PDT-YOLO：一种用于多尺度和遮挡目标的路边目标检测算法。

PDT-YOLO: A Roadside Object-Detection Algorithm for Multiscale and Occluded Targets.

作者信息

Liu Ruoying, Huang Miaohua, Wang Liangzi, Bi Chengcheng, Tao Ye

机构信息

Hubei Key Laboratory of Advanced Technology for Automotive Components, Wuhan University of Technology, Wuhan 430070, China.

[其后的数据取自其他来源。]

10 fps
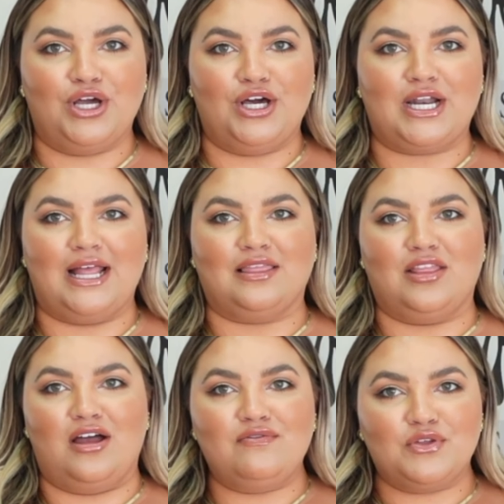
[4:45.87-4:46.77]
I
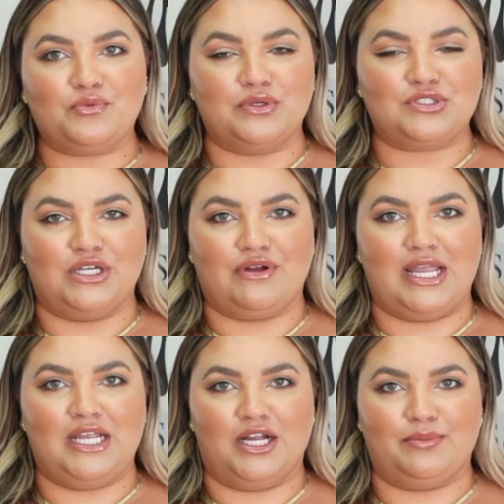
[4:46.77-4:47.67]
love the ruching
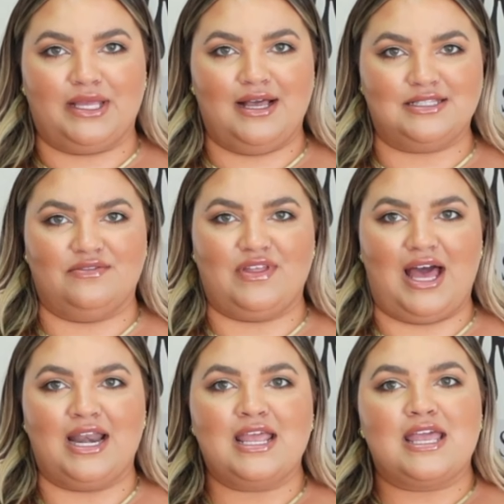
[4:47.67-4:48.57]
right here because of
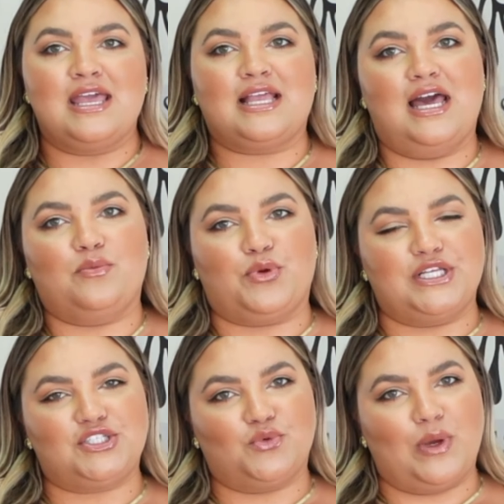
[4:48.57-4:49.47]
that. It kind of
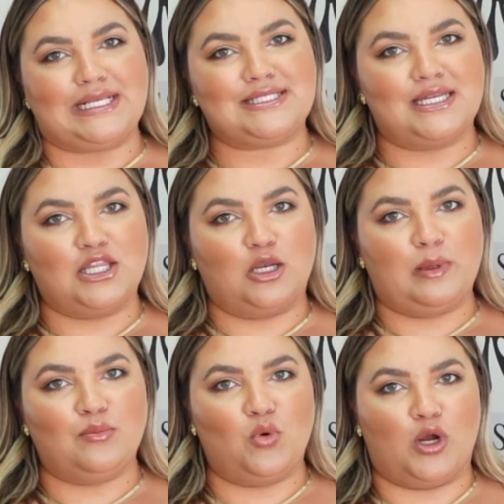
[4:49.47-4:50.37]
brings your waist in a little
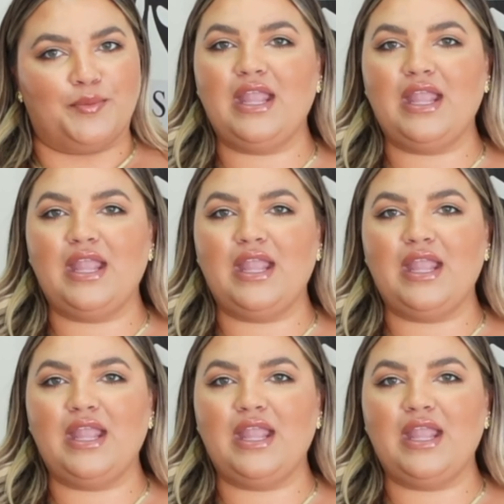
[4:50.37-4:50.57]
bit more.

Hubei Collaborative Innovation Center for Automotive Components Technology, Wuhan University of Technology, Wuhan 430070, China.

出版信息

Sensors (Basel). 2024 Apr 4;24(7):2302. doi: 10.3390/s24072302.

DOI:10.3390/s24072302

PMID:38610513

原文链接:https://pmc.ncbi.nlm.nih.gov/articles/PMC11014219/

Abstract

To tackle the challenges of weak sensing capacity for multi-scale objects, high missed detection rates for occluded targets, and difficulties for model deployment in detection tasks of intelligent roadside perception systems, the PDT-YOLO algorithm based on YOLOv7-tiny is proposed. Firstly, we introduce the intra-scale feature interaction module (AIFI) and reconstruct the feature pyramid structure to enhance the detection accuracy of multi-scale targets. Secondly, a lightweight convolution module (GSConv) is introduced to construct a multi-scale efficient layer aggregation network module (ETG), enhancing the network feature extraction ability while maintaining weight. Thirdly, multi-attention mechanisms are integrated to optimize the feature expression ability of occluded targets in complex scenarios, Finally, Wise-IoU with a dynamic non-monotonic focusing mechanism improves the accuracy and generalization ability of model sensing. Compared with YOLOv7-tiny, PDT-YOLO on the DAIR-V2X-C dataset improves mAP50 and mAP50:95 by 4.6% and 12.8%, with a parameter count of 6.1 million; on the IVODC dataset by 15.7% and 11.1%. We deployed the PDT-YOLO in an actual traffic environment based on a robot operating system (ROS), with a detection frame rate of 90 FPS, which can meet the needs of roadside object detection and edge deployment in complex traffic scenes.

摘要

为应对智能路边感知系统检测任务中多尺度物体感知能力弱、遮挡目标漏检率高以及模型部署困难等挑战，提出了基于YOLOv7-tiny的PDT-YOLO算法。首先，引入尺度内特征交互模块（AIFI）并重构特征金字塔结构，以提高多尺度目标的检测精度。其次，引入轻量级卷积模块（GSConv）构建多尺度高效层聚合网络模块（ETG），在保持权重的同时增强网络特征提取能力。第三，集成多注意力机制以优化复杂场景中遮挡目标的特征表达能力。最后，带有动态非单调聚焦机制的Wise-IoU提高了模型感知的准确性和泛化能力。与YOLOv7-tiny相比，在DAIR-V2X-C数据集上，PDT-YOLO的mAP50和mAP50:95分别提高了4.6%和12.8%，参数数量为610万；在IVODC数据集上分别提高了15.7%和11.1%。我们基于机器人操作系统（ROS）在实际交通环境中部署了PDT-YOLO，检测帧率为90 FPS，能够满足复杂交通场景下路边目标检测和边缘部署的需求。